KONTAN.CO.ID - JAKARTA. Pedagangan mata uang digital atau kripto mulai menggeliat beberapa tahun terakhir. Pemerintah pun mengendus transaksi itu berpotensi memberikan kontribusi terhadap penerimaan negara. Dus, rencananya kripto akan dipungut pajak. Kepala Badan Pengawan Perdagangan Berjangka Komoditi (Bappebti) Sidharta Utama mengatakan pengenaan pajak atas kripto akan pararel dengan rencana pembentukan bursa yang menaungi para pedagang bitcoin dan kawan-kawannya. Saat ini ada 13 pedagang aset kripto yang terdaftar di Bappebti. Sebagai gambarannya, pungutan pajak transaksi atas kripto nantinya akan otomatis ditarik dari investor oleh para platform pedagang kripto.
Namun, Sidharta menyampaikan aturan tersebut masih dalam proses kajian oleh otoritas fiskal. “Pungutan pajak ini masih dikoordinasikan dengan Kementerian Keuangan (Kemenkeu). Bisa dalam bentuk pajak penghasilan (PPh) Final atau PPh pada umumnya atas capital gain (PPh orang pribadi). Kami sudah komunikasikan dengan Kemenkeu,” kata Sidharta kepada Kontan.co.id, Senin (19/4).
Baca Juga: Ingin mencicipi hasil investasi di Dogecoin, begini caranya Sayangnya, hingga berita ini ditulis, Plt Kepala Pusat Kebijakan Pendapatan Negara Badan Kebijakan Fiskal (BKF) Kemenkeu Pande Oka Putu enggan mengonfirmasi rencanan pajak atas aset kripto. Ketua Umum Asosiasi Pedagang Aset Kripto Indonesia (Aspakrindo) Teguh Kurniawan Harmanda mengatakan Bappebti sudah menyosialisasikan kepada pihaknya terkait pajak kripto. Aspakrindo mengajukan skema PPh Final untuk transaksi mata uang digital tersebut. Adapun tarif yang diajukan sebesar 0,05%. Angka tersebut lebih rendah dibandingkan pungutan PPh Final di bursa saham yang berlaku saat ini sebesar 0,1%. Alasan Teguh, perdagangan kripto di Indonesia tebilang masih baru. Jika tarif PPh Final atas aset kripto 0,1% maka akan membebankan investor dalam negeri. “Sampai saat ini belum ada
feedback pajaknya dalam bentuk apa. Kami berhadap tarif pajaknya jangan terlalu tinggi, dikhawatirkan investor malah akan berinvestasi kripto di channel yang ilegal, yang akhirnya malah membahayakan,” kata Teguh kepada Kontan.co.id, Senin (19/4).

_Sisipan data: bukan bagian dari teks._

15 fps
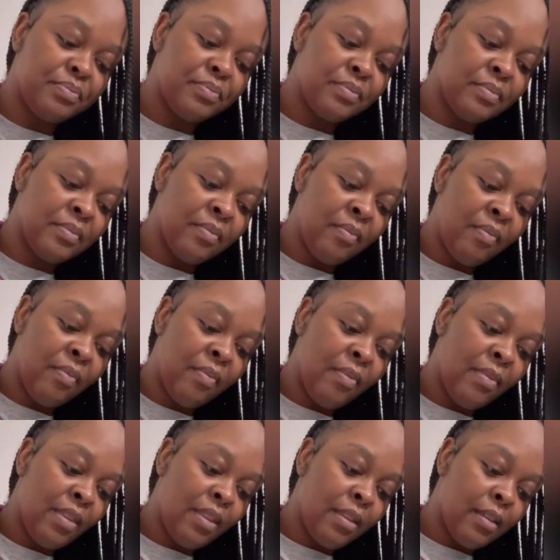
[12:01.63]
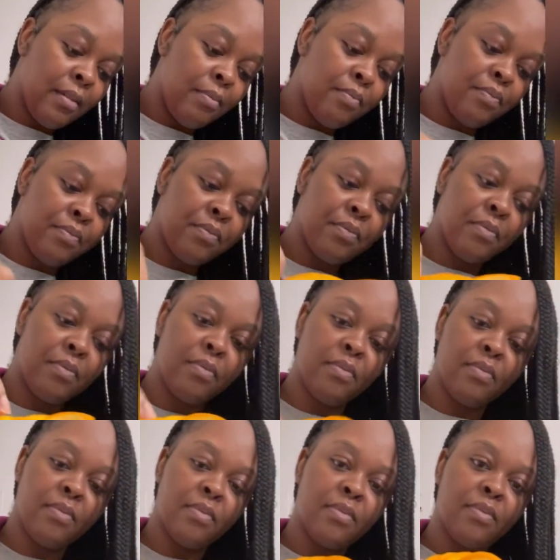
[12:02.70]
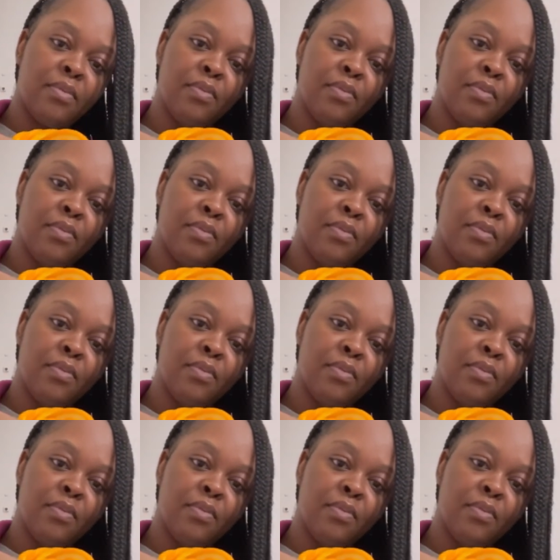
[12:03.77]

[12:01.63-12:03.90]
No one is speaking in this clip.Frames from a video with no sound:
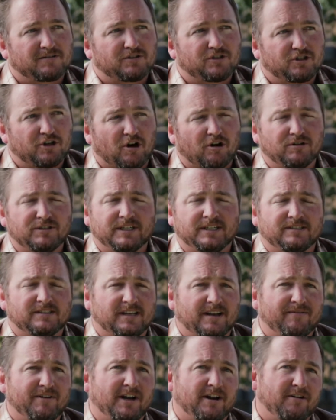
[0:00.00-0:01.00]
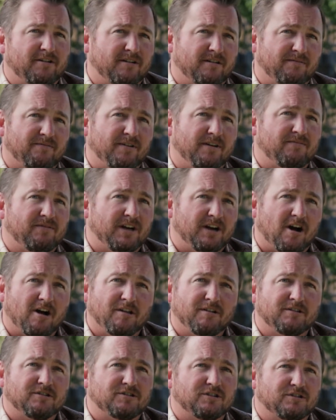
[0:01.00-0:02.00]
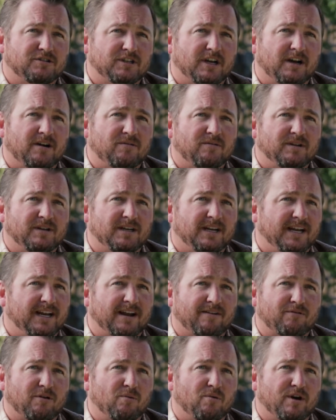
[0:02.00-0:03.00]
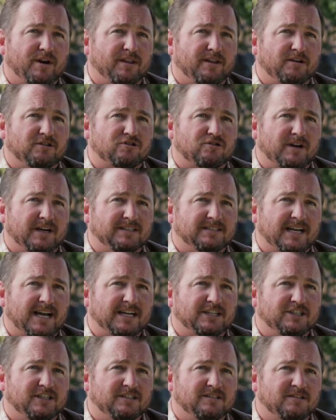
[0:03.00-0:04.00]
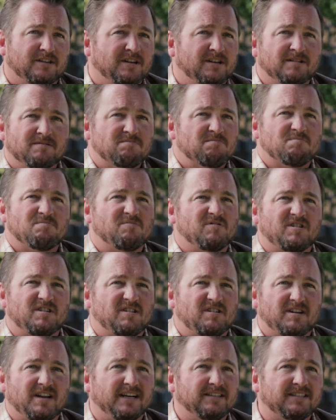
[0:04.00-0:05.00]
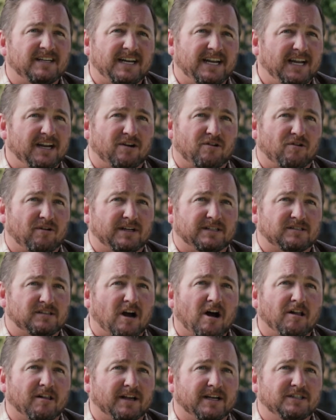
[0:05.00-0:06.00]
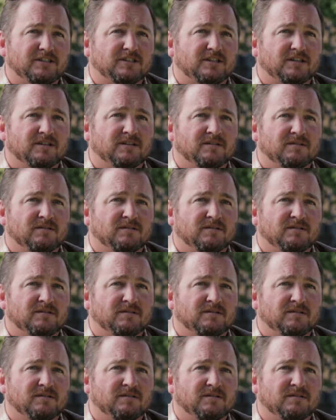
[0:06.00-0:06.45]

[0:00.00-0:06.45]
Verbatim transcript: Charging $750 or so in every one of those transactions doesn't increase knowledge.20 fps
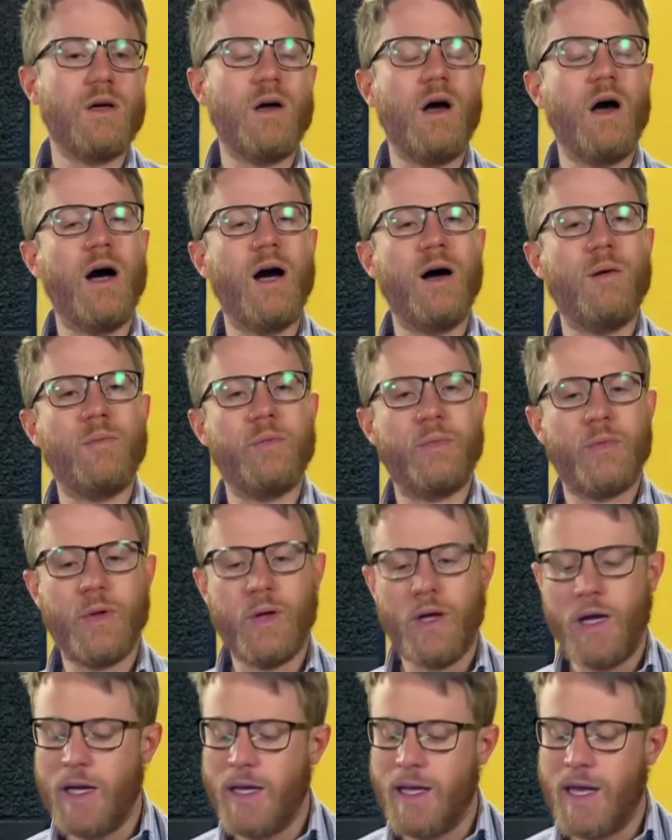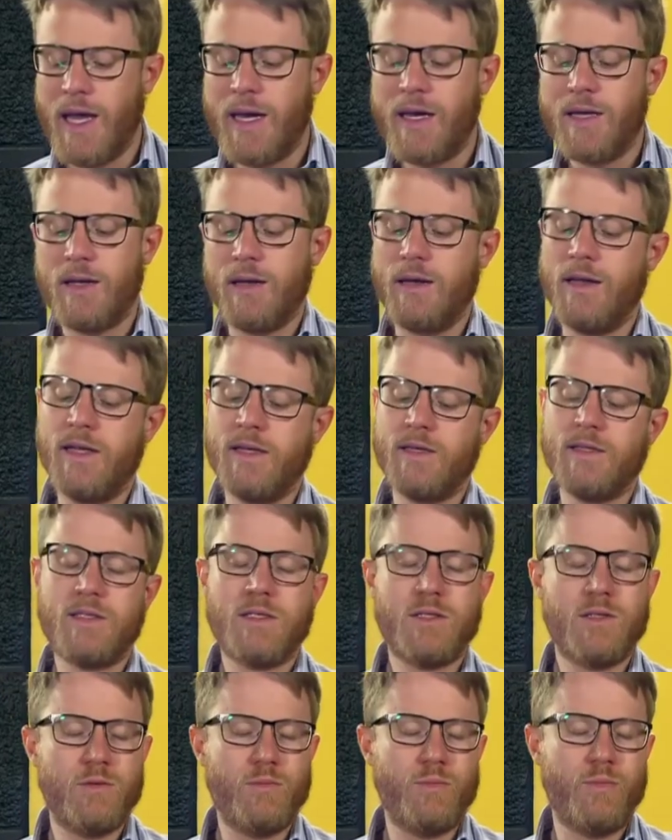Again, it
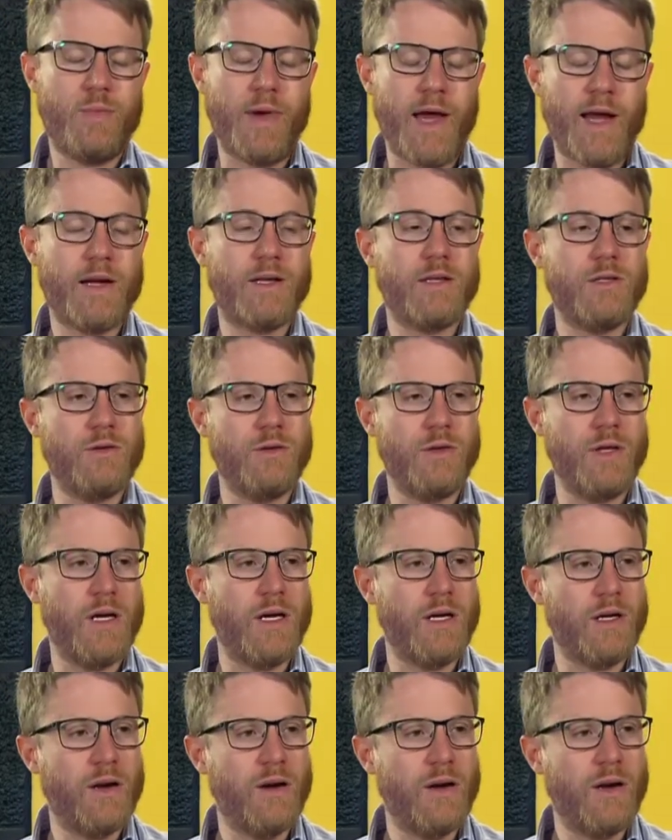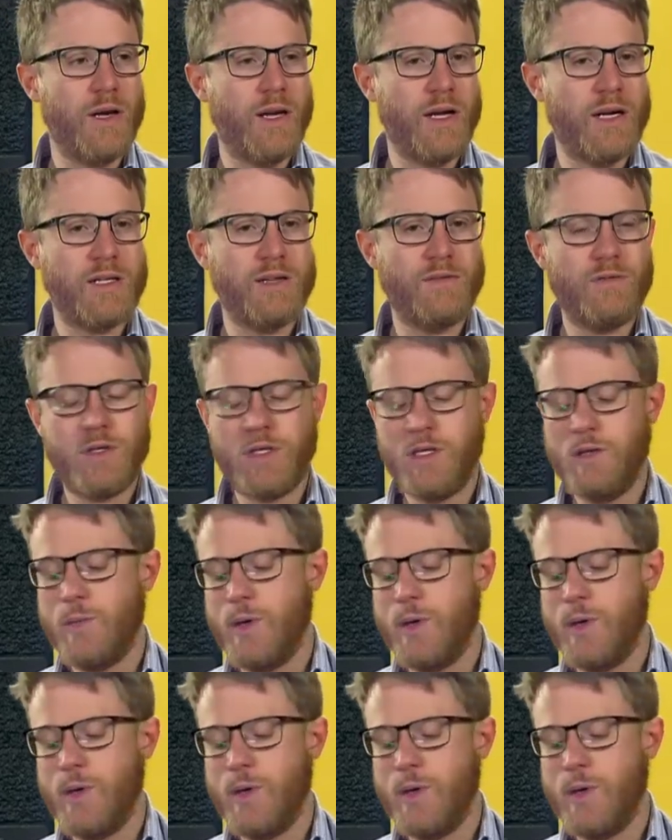links back to the Angolan activity, but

Teguh membeberkan tahun lalu rata-rata volume transaksi aset kripto di Indonesia mencapai Rp 40 triliun per bulan atau setara Rp 480 triliun sepanjang tahun lalu. Maka apabila menggunakan skema PPh Final sebesar 0,05%, kontribusi aset kripto terhadap penerimaan negara ditaksir mencapai sekitar Rp 240 miliar. Bahkan Teguh memprediksi di tahun 2024, transaksi kripto berpotensi menyumbang pajak hingga triliunan rupiah. “Meski sekarang tidak seberapa tapi prospek kripto akan terus tumbuh. Kalau bisa pemerintah justri berikan insentif fiskal agar pasar kripto di Indonesia bisa semakin besar dulu,” ujar Teguh.